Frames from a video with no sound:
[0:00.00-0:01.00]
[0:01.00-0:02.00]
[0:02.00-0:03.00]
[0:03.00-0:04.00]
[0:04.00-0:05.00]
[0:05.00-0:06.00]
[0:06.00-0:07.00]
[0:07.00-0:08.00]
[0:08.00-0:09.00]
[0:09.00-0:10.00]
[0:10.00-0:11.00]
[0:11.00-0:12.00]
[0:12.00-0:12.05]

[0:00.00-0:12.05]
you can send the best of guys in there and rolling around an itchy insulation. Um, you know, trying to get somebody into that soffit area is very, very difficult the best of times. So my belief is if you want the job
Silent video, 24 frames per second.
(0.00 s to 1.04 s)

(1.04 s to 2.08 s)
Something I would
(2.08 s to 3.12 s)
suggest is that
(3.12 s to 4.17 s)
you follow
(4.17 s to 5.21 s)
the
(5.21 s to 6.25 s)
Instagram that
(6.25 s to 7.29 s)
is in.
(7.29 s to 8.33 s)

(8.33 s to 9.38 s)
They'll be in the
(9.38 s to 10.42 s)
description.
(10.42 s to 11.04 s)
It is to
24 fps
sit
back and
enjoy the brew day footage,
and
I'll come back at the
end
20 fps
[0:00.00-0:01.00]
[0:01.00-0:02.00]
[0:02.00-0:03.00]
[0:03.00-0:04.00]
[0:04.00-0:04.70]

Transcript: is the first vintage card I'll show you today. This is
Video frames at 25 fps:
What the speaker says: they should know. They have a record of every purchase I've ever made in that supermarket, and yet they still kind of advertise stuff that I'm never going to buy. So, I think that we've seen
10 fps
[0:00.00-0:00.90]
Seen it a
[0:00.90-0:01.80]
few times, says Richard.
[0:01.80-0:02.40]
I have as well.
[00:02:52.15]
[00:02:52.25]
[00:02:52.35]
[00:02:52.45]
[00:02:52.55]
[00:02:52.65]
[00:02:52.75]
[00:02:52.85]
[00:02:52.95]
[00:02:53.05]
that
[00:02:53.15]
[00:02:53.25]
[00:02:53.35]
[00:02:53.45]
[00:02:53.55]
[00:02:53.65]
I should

◆ ◆ ◆ ◆ ◆

The task: Your task is to reproduce all of the records exactly.

Solution below:
Frames from a video with no sound:
[0:00.00-0:01.00]
[0:01.00-0:02.00]
[0:02.00-0:03.00]
[0:03.00-0:04.00]
[0:04.00-0:05.00]
[0:05.00-0:06.00]
[0:06.00-0:07.00]
[0:07.00-0:08.00]
[0:08.00-0:09.00]
[0:09.00-0:10.00]
[0:10.00-0:11.00]
[0:11.00-0:12.00]
[0:12.00-0:12.05]

[0:00.00-0:12.05]
you can send the best of guys in there and rolling around an itchy insulation. Um, you know, trying to get somebody into that soffit area is very, very difficult the best of times. So my belief is if you want the job
Silent video, 24 frames per second.
(0.00 s to 1.04 s)

(1.04 s to 2.08 s)
Something I would
(2.08 s to 3.12 s)
suggest is that
(3.12 s to 4.17 s)
you follow
(4.17 s to 5.21 s)
the
(5.21 s to 6.25 s)
Instagram that
(6.25 s to 7.29 s)
is in.
(7.29 s to 8.33 s)

(8.33 s to 9.38 s)
They'll be in the
(9.38 s to 10.42 s)
description.
(10.42 s to 11.04 s)
It is to
24 fps
sit
back and
enjoy the brew day footage,
and
I'll come back at the
end
20 fps
[0:00.00-0:01.00]
[0:01.00-0:02.00]
[0:02.00-0:03.00]
[0:03.00-0:04.00]
[0:04.00-0:04.70]

Transcript: is the first vintage card I'll show you today. This is
Video frames at 25 fps:
What the speaker says: they should know. They have a record of every purchase I've ever made in that supermarket, and yet they still kind of advertise stuff that I'm never going to buy. So, I think that we've seen
10 fps
[0:00.00-0:00.90]
Seen it a
[0:00.90-0:01.80]
few times, says Richard.
[0:01.80-0:02.40]
I have as well.
[00:02:52.15]
[00:02:52.25]
[00:02:52.35]
[00:02:52.45]
[00:02:52.55]
[00:02:52.65]
[00:02:52.75]
[00:02:52.85]
[00:02:52.95]
[00:02:53.05]
that
[00:02:53.15]
[00:02:53.25]
[00:02:53.35]
[00:02:53.45]
[00:02:53.55]
[00:02:53.65]
I should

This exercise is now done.